Long before Barack Obama took office last January, critics (and haters) of the GOP have acted as if the party of Lincoln and Reagan had no new ideas. And to be sure, given the record of the immediate past Republican president, on domestic issues, one could forgive their ignorance.
But, outside the Bush Administration, in many Republican congressional offices, think tanks and other right-of-center “policy shops,” a great variety of conservatives, including many who dubbed themselves Republicans, were busy crafting reform packages that relied on reducing regulation and cutting government in order to keep our economy humming and improve our health care system.
Yet, with Democrats putting forward far more sweeping reforms, further increasing federal involvement in our lives, our businesses and our health care decisions, they behave as if those plans for cutting government aren’t plans at all–as if to favor doing something, you have to favor the government doing acting more aggressively.
The latest to join his voice to this cacophonous chorus is a 36-year veteran of the United States Senate, Vice President Joe Biden:
I know what the Republicans are against. I have no notion of what they’re for. Now, I’m not being facetious now. I don’t know what their answer is, when they talk about taking down health care. Well, what are they for?
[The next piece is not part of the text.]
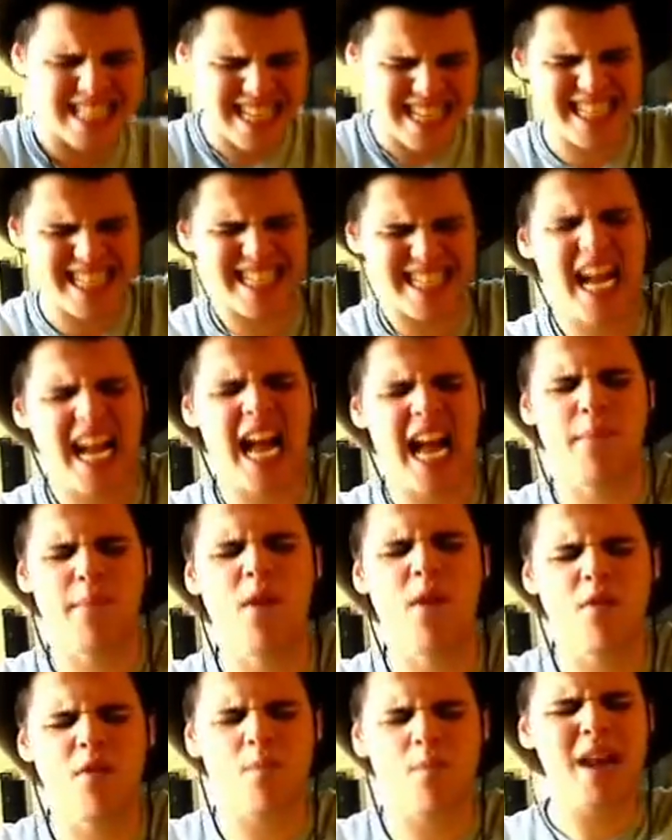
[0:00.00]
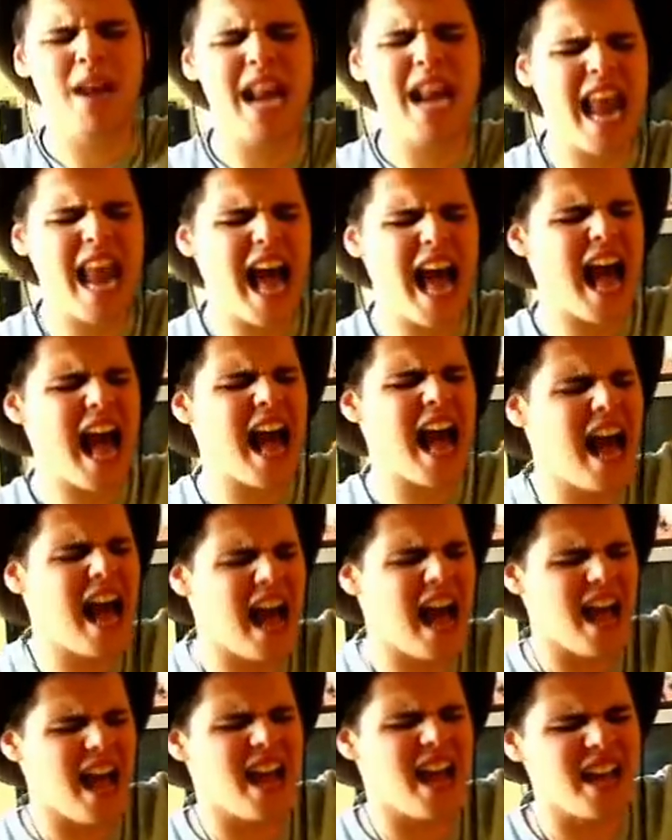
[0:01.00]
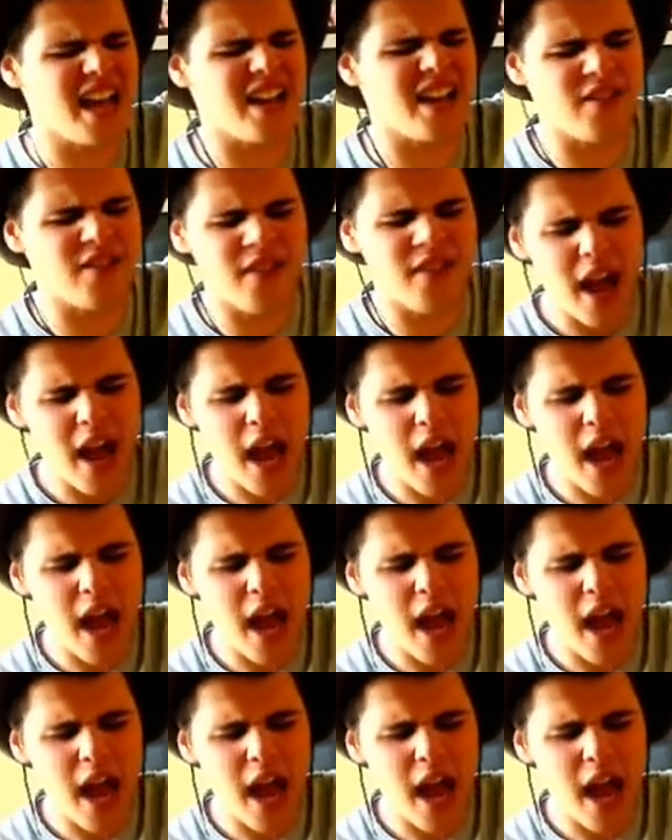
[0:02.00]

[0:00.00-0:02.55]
the time of my life.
I’ve gone into almost 70 races so far to campaign for Democrats — governor, Senate, Congress etc.
Via Washington Examiner. Now, I mention Biden’s thirty-six years in the Senate for a reason. For roughly half of his tenure, he was part of the minority with Republicans in charge and using their majority to push ideas for reform, many of which Biden’s caucus worked double-time (and often successfully) to obstruct.
As to health care, if the Vice President paid any attention to legislation introduced in both houses, ideas discussed on conservative editorial pages and blogs as well as the work of the various think tanks in Washington, he would be aware of the great variety of answers (to borrow his term) Republicans (and conservatives) have been proposing to reform health care.
His response indicates either his ignorance of or indifference to ideas not increasing the government role in health care. Or his just plain obliviousness to the reforms his political opponents have been proposing.